# Plow prep? How to tell?



## mkwl (Jan 21, 2005)

A friend of mine is looking at a 2002 Chevy Silverado 2500HD extended cab short bed, he's not sure if it has plow prep on it or not. Is there an easy way to tell (code like on my truck etc?)?

-Matt


----------



## calhoun (Oct 18, 2003)

mkwl;383706 said:


> A friend of mine is looking at a 2002 Chevy Silverado 2500HD extended cab short bed, he's not sure if it has plow prep on it or not. Is there an easy way to tell (code like on my truck etc?)?
> 
> -Matt


VYU - RPO code in glove box


----------



## mkwl (Jan 21, 2005)

calhoun;383708 said:


> VYU - RPO code in glove box


What's a VYU- RPO code?


----------



## mr_udy (Feb 26, 2006)

look in glove box for that 3 digit code. That represents the plow pkg.


----------



## mkwl (Jan 21, 2005)

mr_udy;383719 said:


> look in glove box for that 3 digit code. That represents the plow pkg.

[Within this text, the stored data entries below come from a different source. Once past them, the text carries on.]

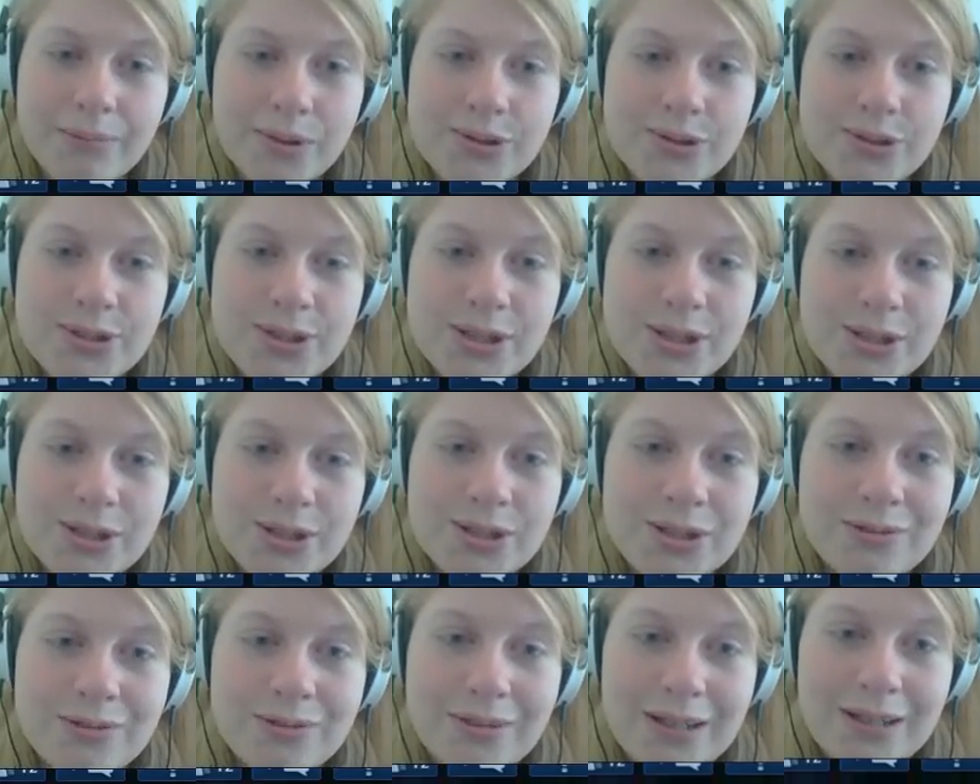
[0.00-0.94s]
Mostly you
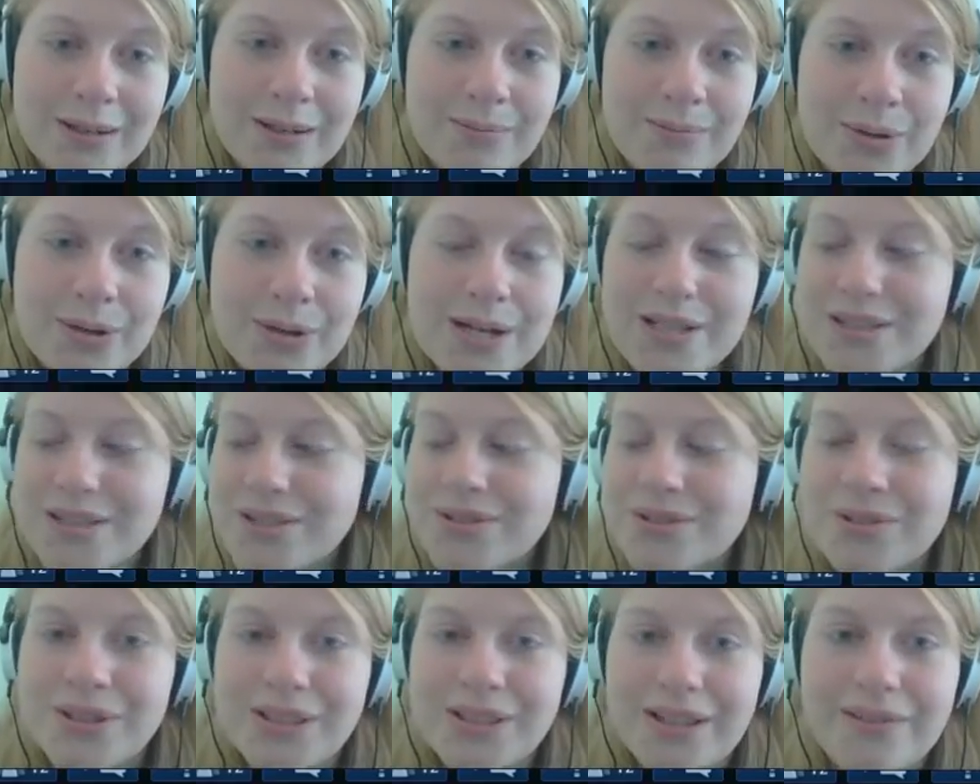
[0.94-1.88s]
don't want more
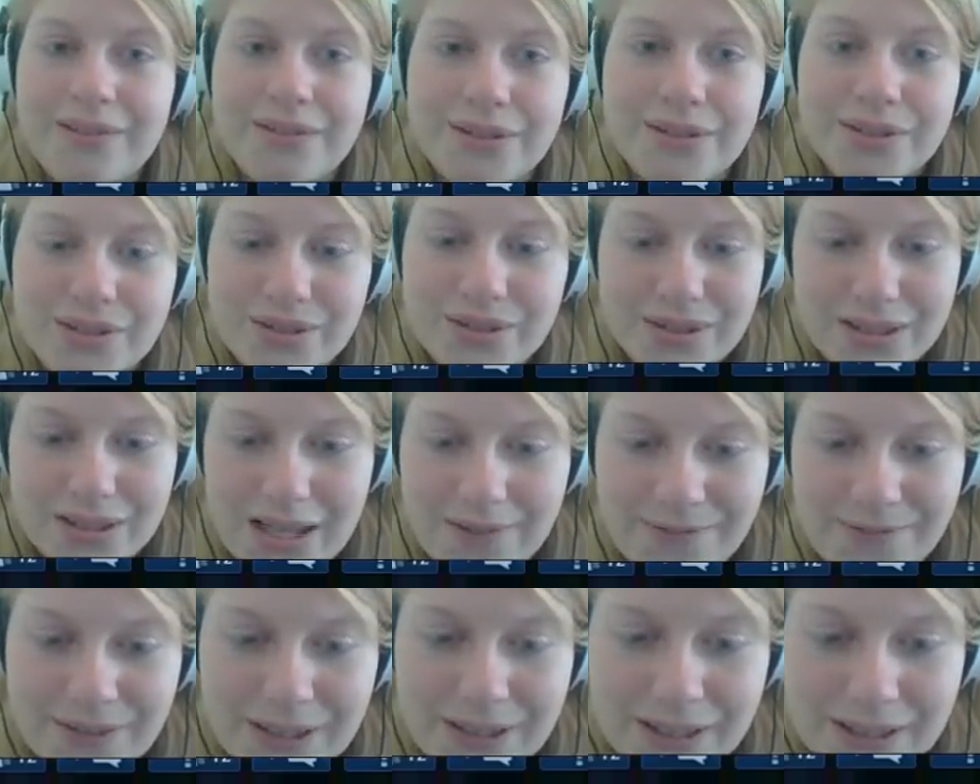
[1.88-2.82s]
S3
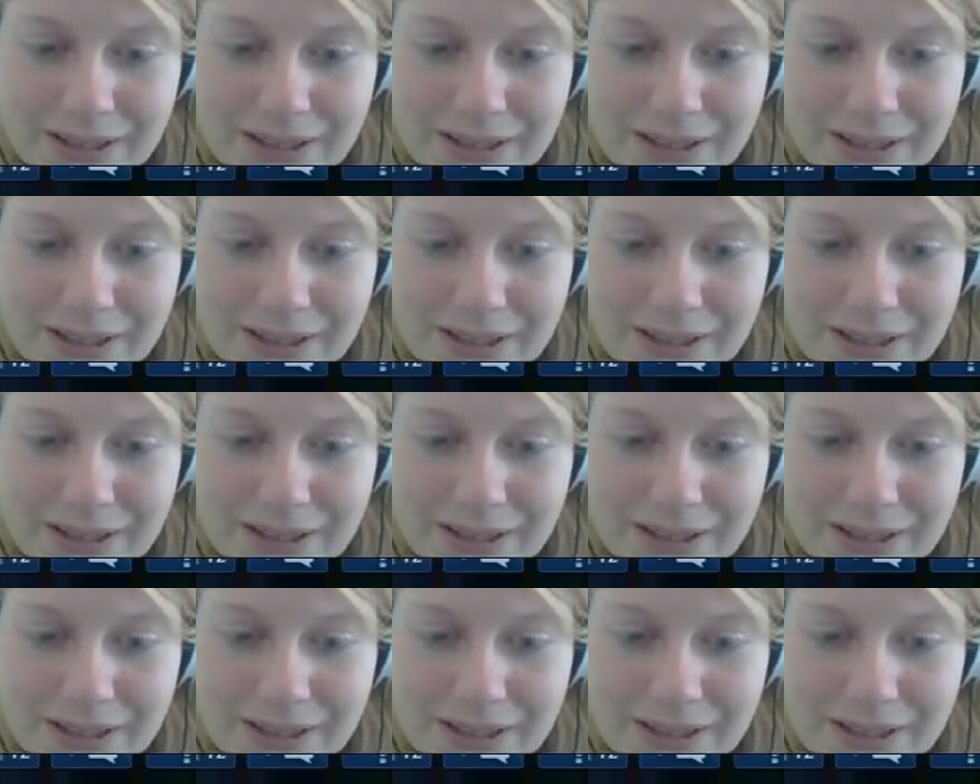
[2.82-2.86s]
levels.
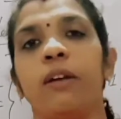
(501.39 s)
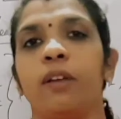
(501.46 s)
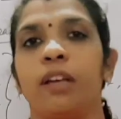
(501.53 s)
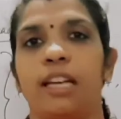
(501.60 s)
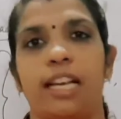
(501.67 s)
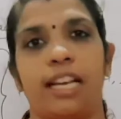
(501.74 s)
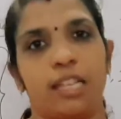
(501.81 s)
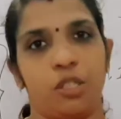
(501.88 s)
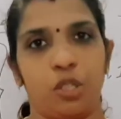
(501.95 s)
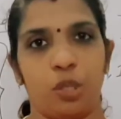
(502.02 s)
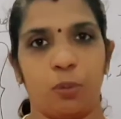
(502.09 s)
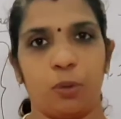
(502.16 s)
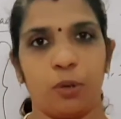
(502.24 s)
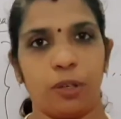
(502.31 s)
negative
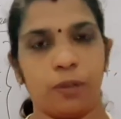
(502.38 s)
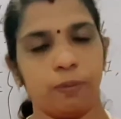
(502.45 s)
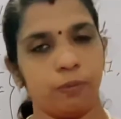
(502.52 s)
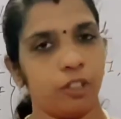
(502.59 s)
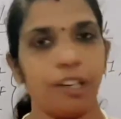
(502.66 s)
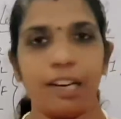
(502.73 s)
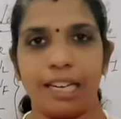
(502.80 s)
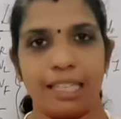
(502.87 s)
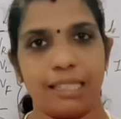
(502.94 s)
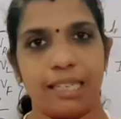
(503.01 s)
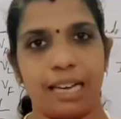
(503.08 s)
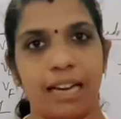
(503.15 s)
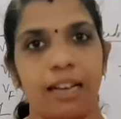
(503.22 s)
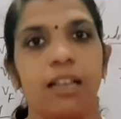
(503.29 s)
pole. You understand?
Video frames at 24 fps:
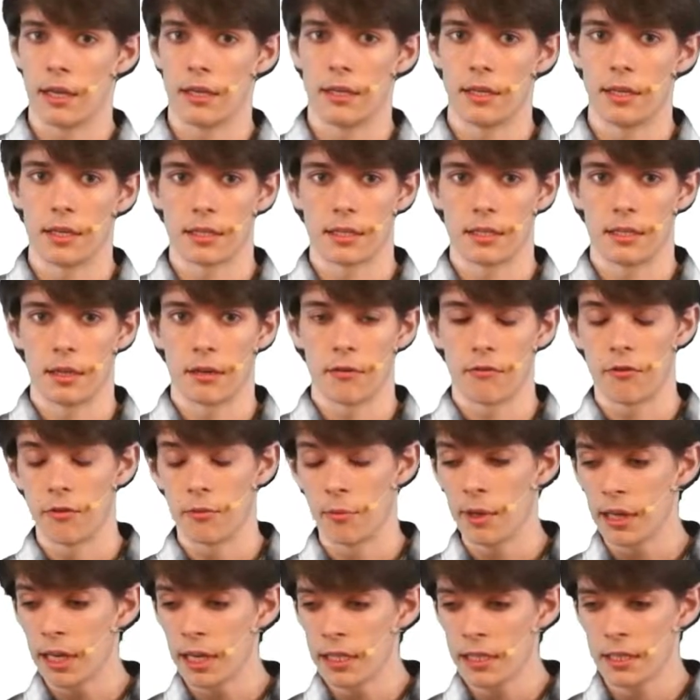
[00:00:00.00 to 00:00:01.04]
just in a few
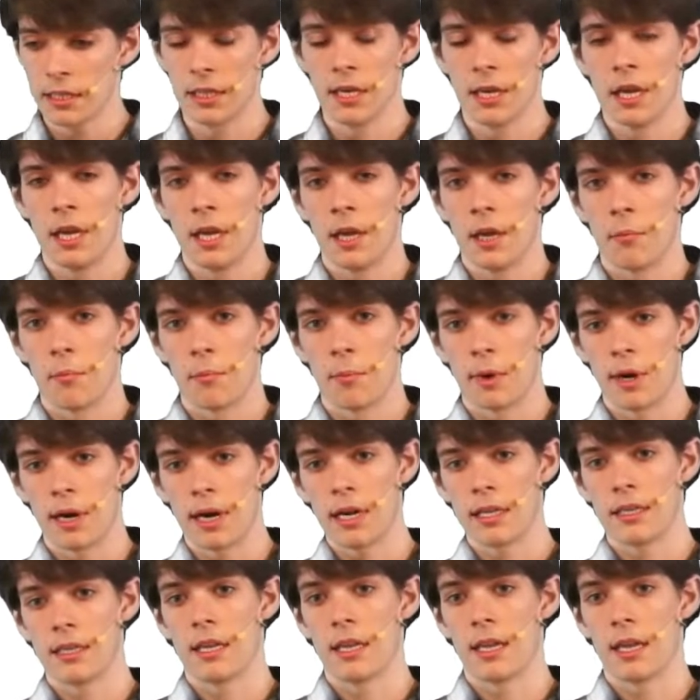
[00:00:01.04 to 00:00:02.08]
minutes,
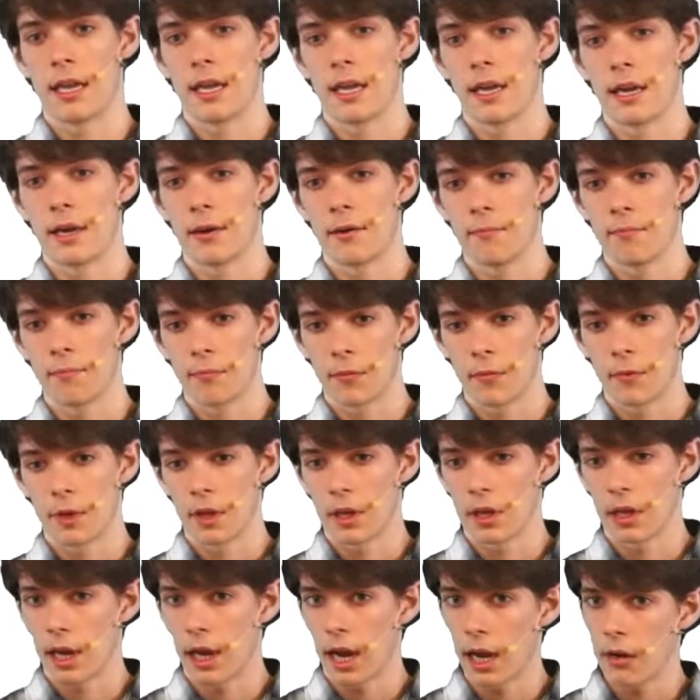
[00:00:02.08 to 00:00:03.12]
but
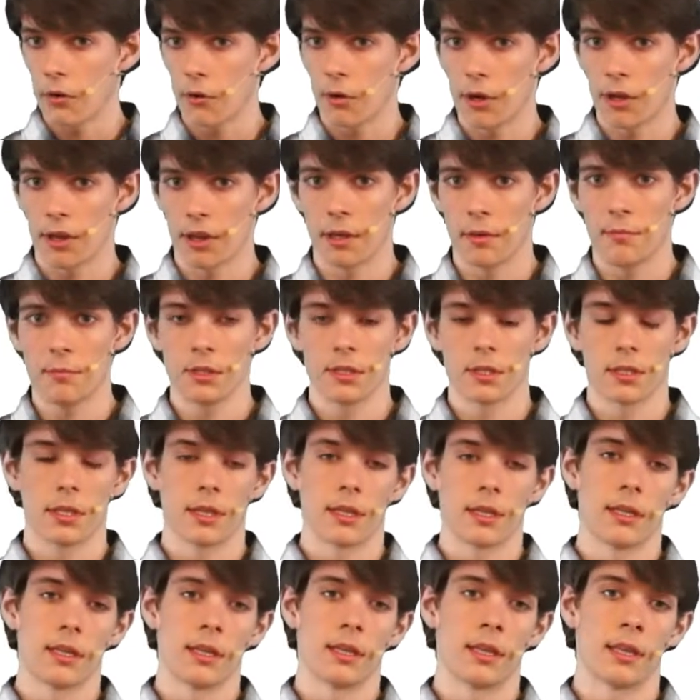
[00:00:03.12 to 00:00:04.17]
algorithms
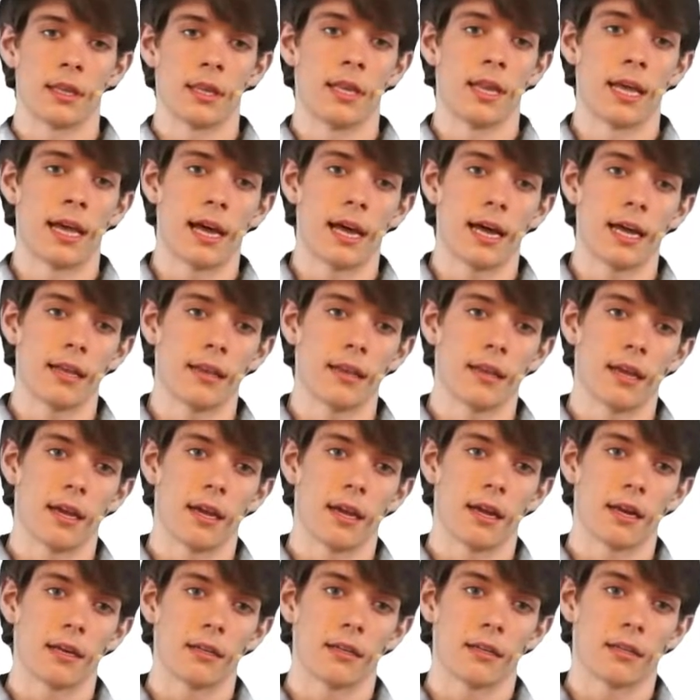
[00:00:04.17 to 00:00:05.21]
that
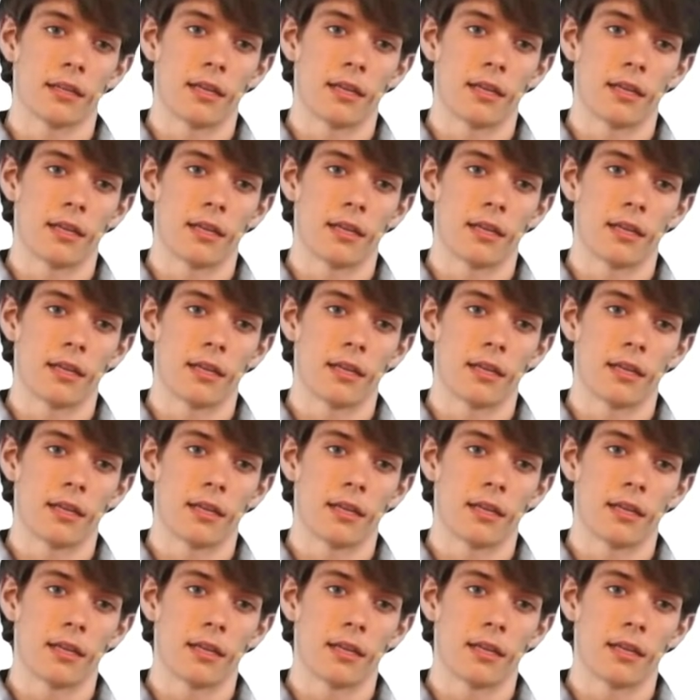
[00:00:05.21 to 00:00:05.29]
are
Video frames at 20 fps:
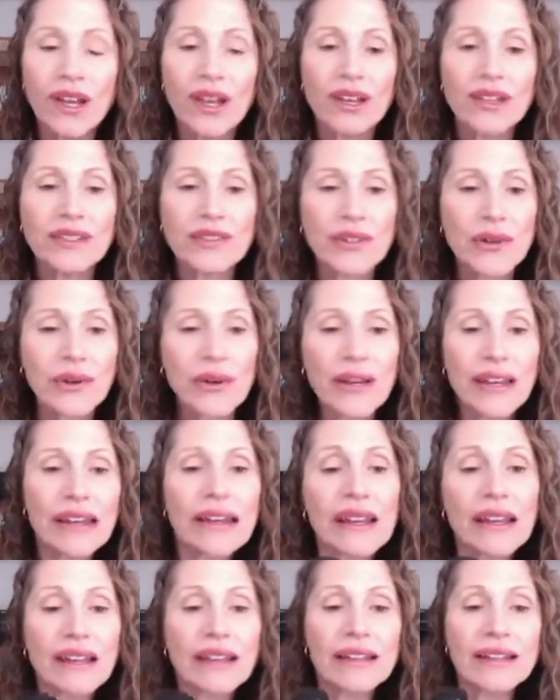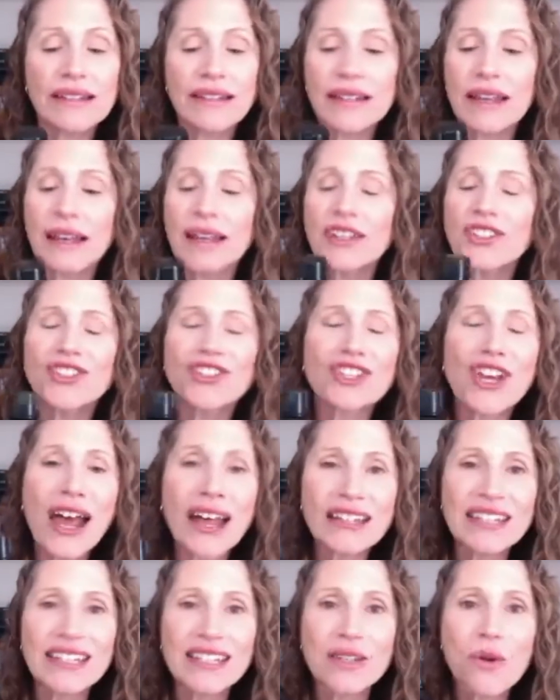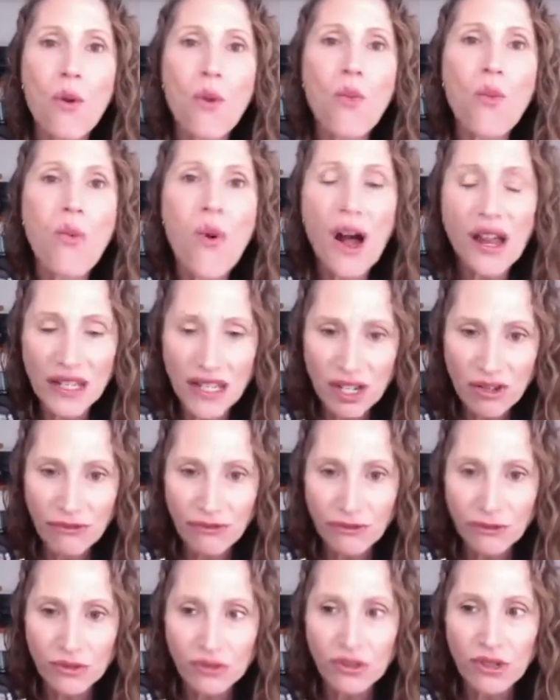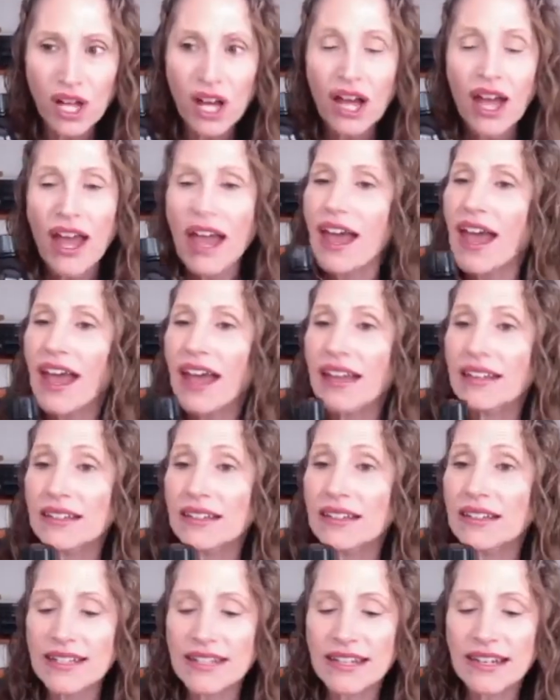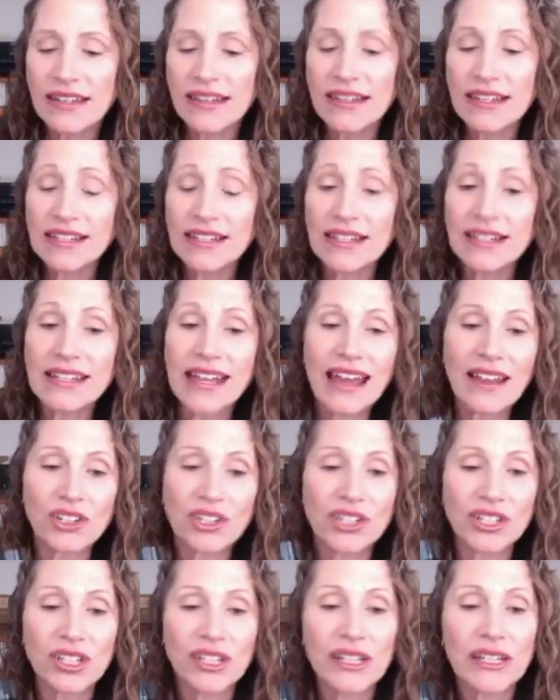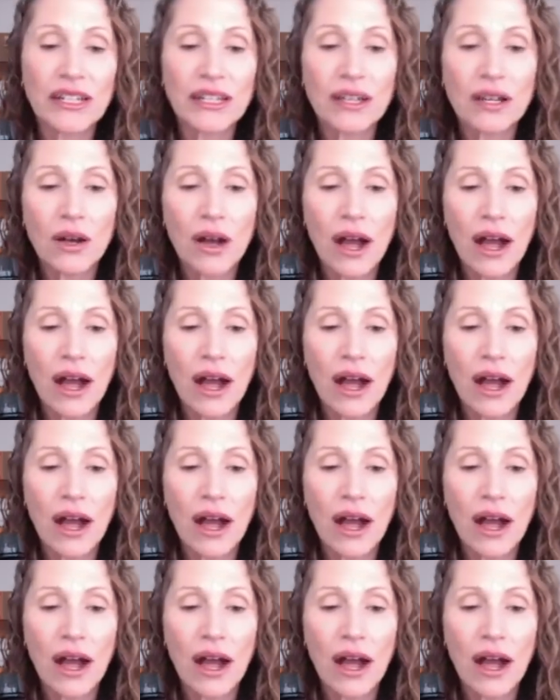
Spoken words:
So it is just wonderful, and this is actually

Which one? VYU or RPO? Last I spoke to him he said it had the auxilary emergency light button, and a trans temp guage in addition to running lights. Does this mean it has plow prep?


----------



## B&B (Nov 4, 2006)

RPO= Regular production Option. This is the term GM uses to describe what option codes a particular vehicle is equipped with. The codes are a three digit number/letter combination. I'm sure you've heard of certain ones before, for example, Z28,Z24,Z71, Z82 These are all RPO codes for certain options. If you look at the RPO decal in the glove box it'll have all the RPO codes that the truck was ordered with. The code your looking for is VYU. That is the RPO code for the plow prep option. Also, since you already mentioned that the truck has the auxiliary light switch on the dash then that's a good indication that it's got the plow prep option.


----------



## EricD701 (Jan 19, 2007)

here is a link to the RPO master sheet
http://aplsweb.com/Topics/TopicPix/RPO.pdf


----------



## mkwl (Jan 21, 2005)

He said he looked at the label real quickly, and didn't see that combination, but has the auxilary light button, trans temp guage etc.- maybe he's overlooking the code?


----------



## mayhem (Aug 25, 2006)

If his glove box decal doesn't have the VYU code, he doesn't have the plow prep package. 

Tranny temp gauge is standard on new body style Chevy/GMC 3/4 ton and up trucks I think. My 2500 has it and definitely no plow package.


----------



## mkwl (Jan 21, 2005)

EricD701;383744 said:


> here is a link to the RPO master sheet
> http://aplsweb.com/Topics/TopicPix/RPO.pdf


Do you know off hand what page the plow prep package option is on?


----------



## B&B (Nov 4, 2006)

Check page 169.


----------



## Snowbrdr360 (Nov 5, 2006)

B&B;383813 said:


> Check page 169.


 Werd and the code is VYU


----------



## mkwl (Jan 21, 2005)

Yup, we both checked our glove box stickers- his is pretty much the same as mine, and we both have the VYU code- Plow Prep! Thanks guys!


----------



## NYplowboy (Sep 22, 2003)

For future reference regarding snow plow prep, an easy look is the "high flow" front grill. It's two slots on the lower section of the grill (dealer pointed this out) real simple!


----------



## OneBadDodge06 (Sep 22, 2004)

Say does anybody know what the amps of the alternator is on the plow prep trucks? Mine can't keep up with all the junk I got on mine and the computer starts to lose its mind..even with two batteries.


----------



## hammerstein (Feb 2, 2007)

145 A , I did have one replaced under warranty and they put on a 120 A, I asked about it and thats what the know it all computer listed for it even with plow prep.


----------